I soggetti che hanno già avuto un evento clinico sono considerati a rischio molto elevato. Un’altra patologia che diventa epidemiologicamente sempre più rilevante e che si associa ad un rischio cardiovascolare molto elevato è l’insufficienza renale cronica. Il rischio pertanto può aumentare in due modi: con la presenza di fattori di rischio, o con la presenza di danno d’organo – ovvero un’alterazione morfologica o funzionale di un organo o di un apparato che clinicamente non dà segno di sé e che pertanto è necessario ricercare con valutazioni strumentali. Nell’ambito della patologia aterosclerotica possibili danni d’organo sono rappresentati dalla formazione di placche a livello delle carotidi e delle arterie degli arti inferiori, che si possono individuare con un’ultrasonografia che permette di osservare la parete delle arterie; in presenza di una placca – anche se il soggetto è clinicamente silente – bisogna considerare il suo profilo di rischio e si va a misurare anche lo spessore dell’intima poiché quanto è maggiore tanto il rischio è più elevato. Nel caso di un soggetto iperteso invece, si possono andare a ricercare dei danni a livello del cuore – del quale aumenta lo spessore delle pareti – oppure nei reni – attraverso l’analisi dell’albumina nelle urine, che aumenta quando più del 50% della funzionalità renale complessiva è compromessa. La presenza di albumina nelle urine compresa tra i 30 ed i 300mg/24h è indice di danno renale – il marker è usato sia nell’ipertensione che nel diabete.

Nella valutazione del rischio cardiovascolare, per predire la velocità di progressione dell’aterosclerosi bisogna effettuare sempre una valutazione integrata che deve basarsi sull’anamnesi (raccolta della storia clinica) del paziente, sulla presenza di fattori di rischio e sui segni dei processi alla base della malattia aterosclerotica – definiti appunto come danno d’organo.
Il rischio può essere considerato con alcune scale per esempio che considerano solo gli eventi fatali, mentre altre confrontano gli eventi fatali e non fatali.

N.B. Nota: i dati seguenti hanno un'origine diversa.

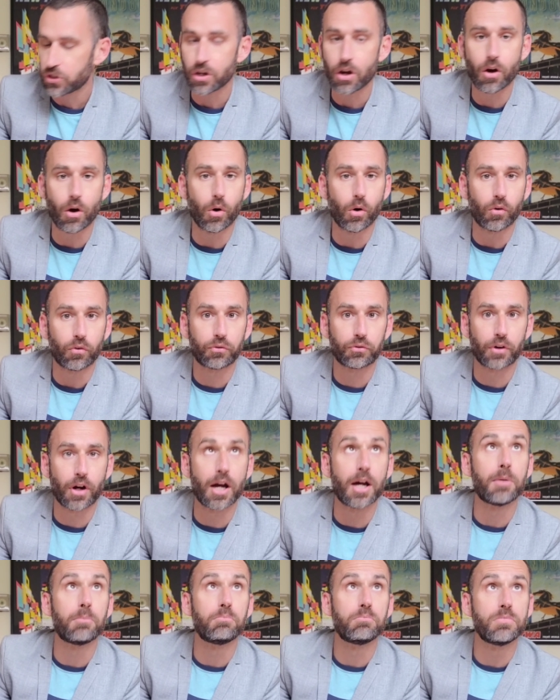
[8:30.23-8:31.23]
So,
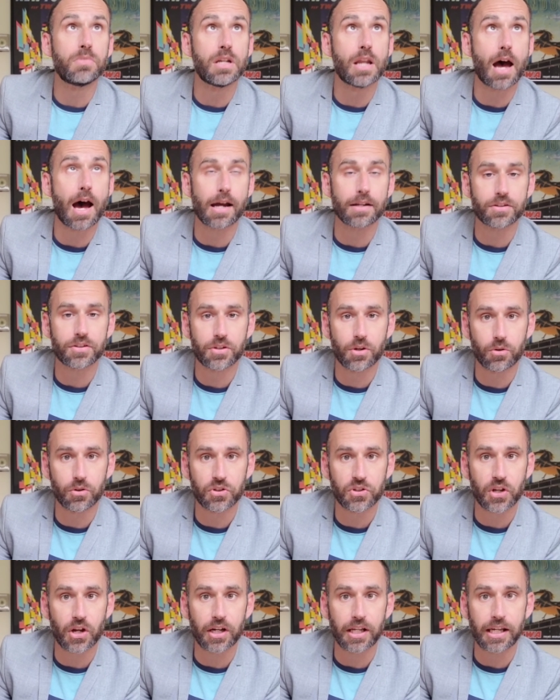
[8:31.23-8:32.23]
from not
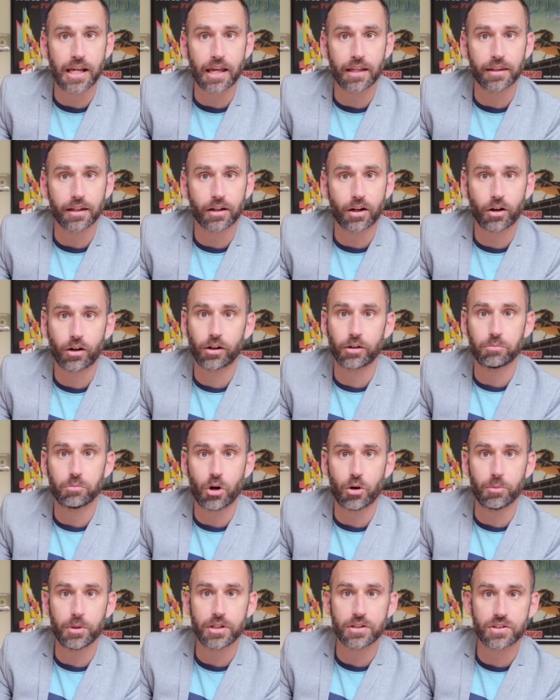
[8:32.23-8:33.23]
so sunny at the
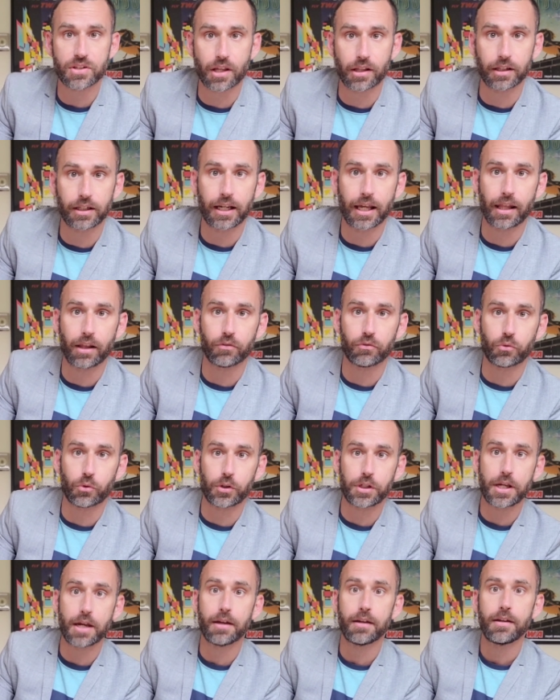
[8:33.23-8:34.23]
current moment, Southern
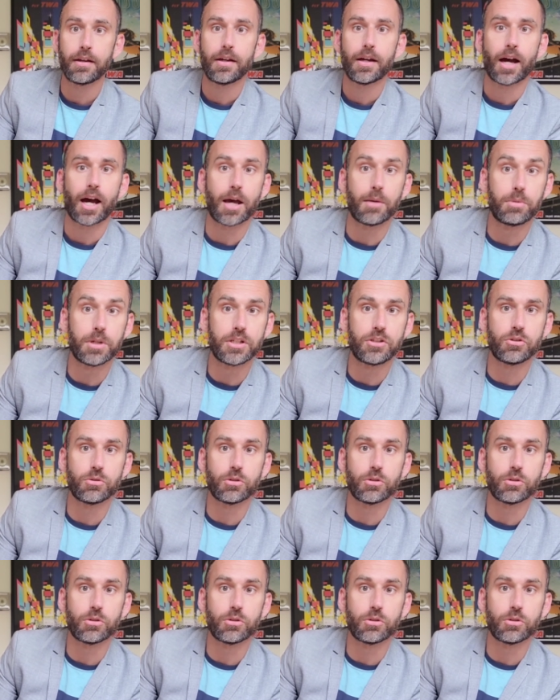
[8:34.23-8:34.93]
California, I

La prima scala pertanto si aggira tra un rischio <1% fino ad uno >15%, mentre la seconda da <5% a >30%.

Altre scale dividono i fumatori dai non fumatori – essendo il fumo un fattore che incrementa il rischio di incorrere in eventi clinici – oppure considerano l’età, i valori della pressione arteriosa e quelli di colesterolo totale.

Il rischio aumenta anche nei soggetti diabetici, ed in particolare tale patologia è considerata un fattore di rischio per diverse condizioni soprattutto in compresenza con l’ipertensione.